Was there some kind of magic in that bronze pole? I don’t think so. Hezekiah didn’t seem to think so either. The real power of the bronze serpent was that it forced people to confront their own failure. The Israelites had been untrusting of God, impatient, ungrateful; they listened to their own desires more than they listened to God’s promises and the ultimate symbol of that was this snake. In gazing upon the snake they realized, inside, how much they still needed God. The power of the snake was not in the metal, it was in the change of heart that it caused inside those that looked upon it. Symbols have great power, not by magic, but by how they direct our souls to truth and reality that we often ignore or simply cannot see. When the symbol stops causing us to look within, and becomes an object of devotion in itself, then its true power has been lost. That’s why Hezekiah tore it down.
Even though that statue was long gone by the time that Jesus walked the earth, its fame lived on. The people still needed a symbol. People still needed to be confronted with the reality of their own sin; humanity still needed to look its own failure square in the face, and individuals still needed to turn their hearts back toward God and his promises. Jesus predicted that there would be a new symbol. It would take its place high on a hill like the last one, it would be held up for all to see, but this time it wouldn’t be a bronze serpent on the pole, it would be his own flesh. The grotesque image of death would be his own, but the message would be the same: turn your hearts back to God. Don’t hide from God like Adam and Eve, cowering in the darkness, unable to face the reality of sin, but look it in the face; come into the light and trust that the God in the garden, the God in the desert, and the God on the cross have all come not to condemn, but to save. Eat the food that God has given you, and trust in where he is leading you. The symbol may be different, but the effect within us can be the same. It still has the power to give life to those that are dying.
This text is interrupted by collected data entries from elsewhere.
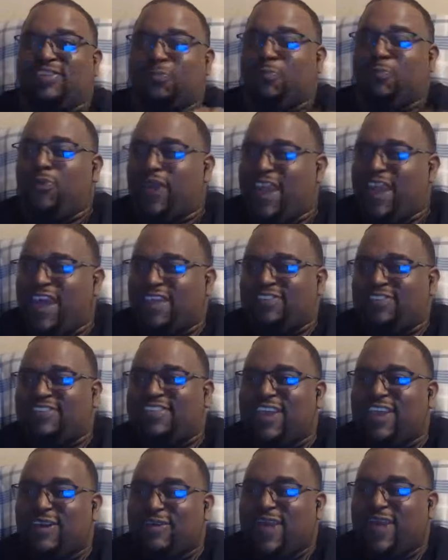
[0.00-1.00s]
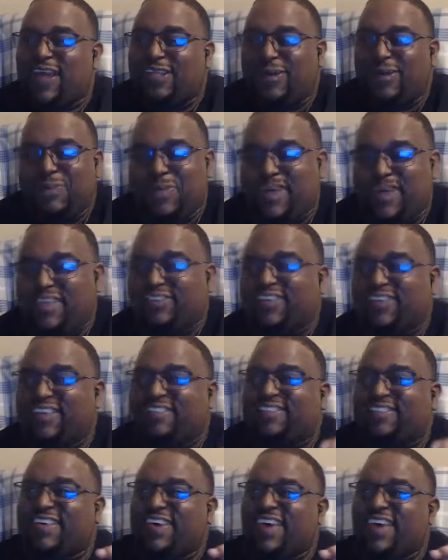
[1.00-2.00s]
just Bran staring at him.
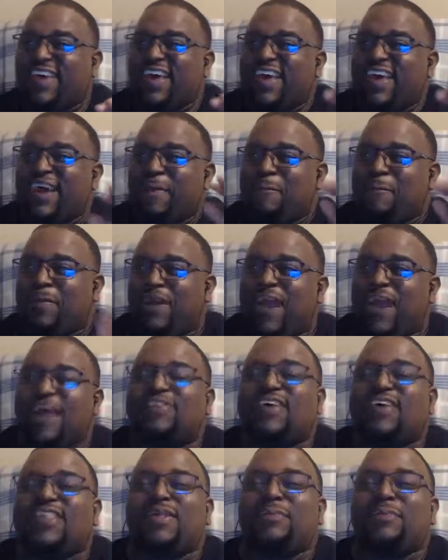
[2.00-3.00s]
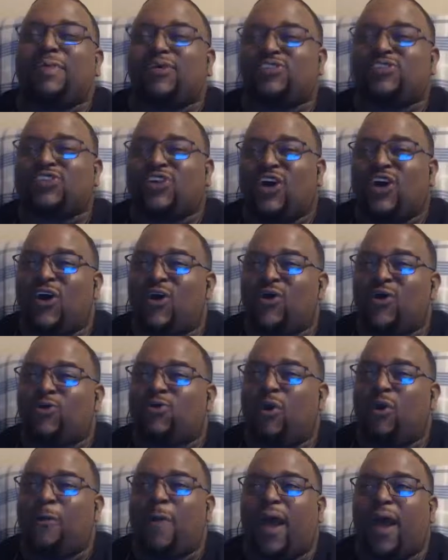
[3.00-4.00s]
Bran has like the most
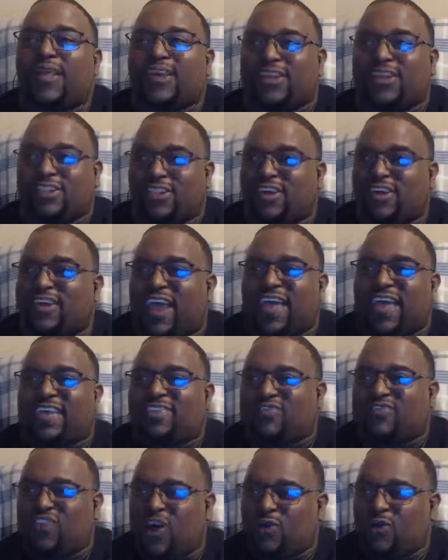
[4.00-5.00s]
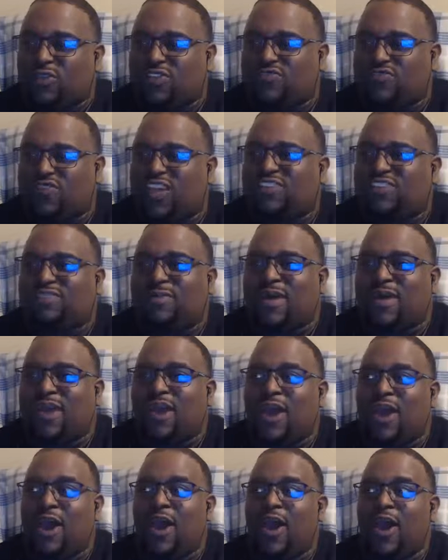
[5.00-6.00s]
cold robotic look on his face. I'm
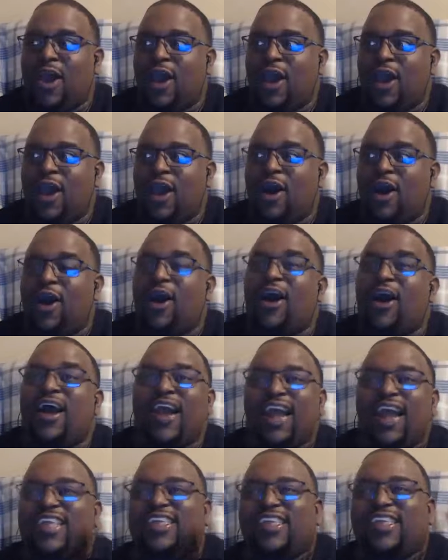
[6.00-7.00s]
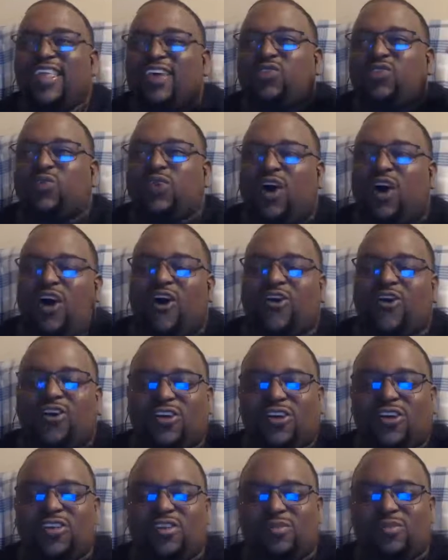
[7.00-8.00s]
like, and then that's when it all
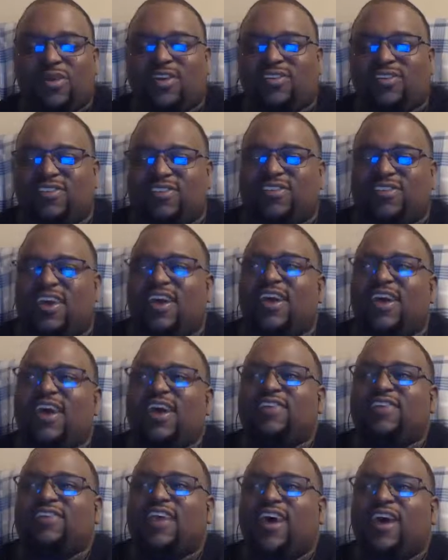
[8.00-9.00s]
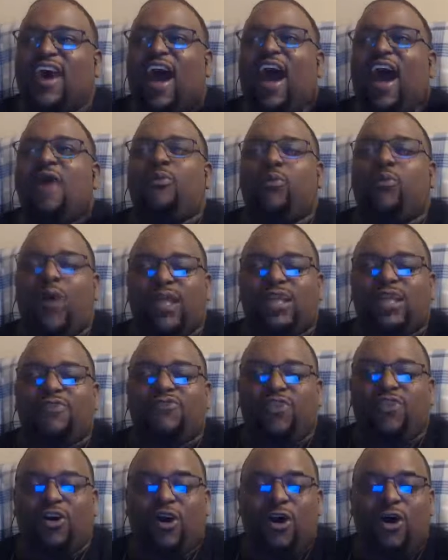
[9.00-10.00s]
clicked to me because he said, "I'm waiting
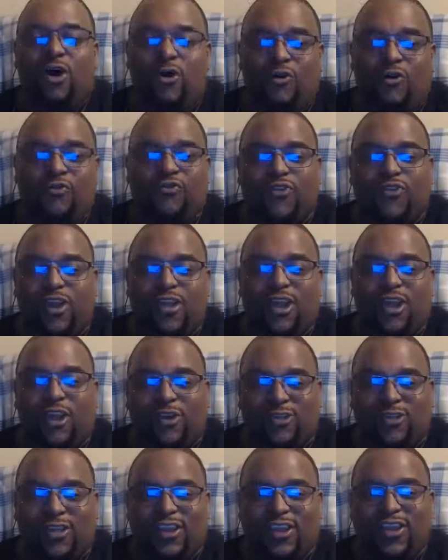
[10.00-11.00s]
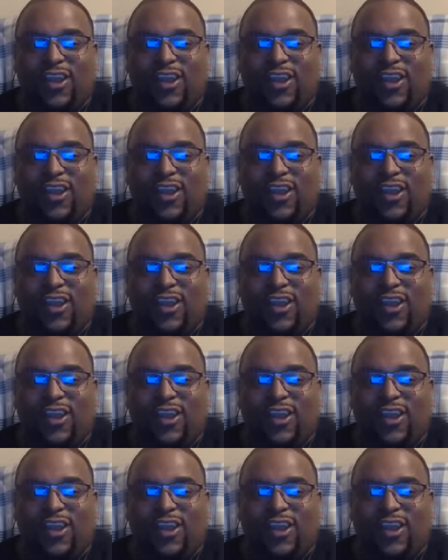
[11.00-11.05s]
for an old friend."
What do you see when you look at a cross? Do you see a magical talisman? A good luck charm? Protection against vampires and evil spirits? Do you see a reminder of someone else’s sin? A relic of Roman oppression or religious hypocrisy? An innocent man put to death? Is this symbol only about someone else, or is it also about you? Does the symbol force you to confront something within yourself that you would rather not look at? Do you see your failures, your sins? Do you see God’s mercies? Is anything happening within your heart? Does the symbol change something within you? Does it have power and if so where does that power come from? What do you see when you look at a cross?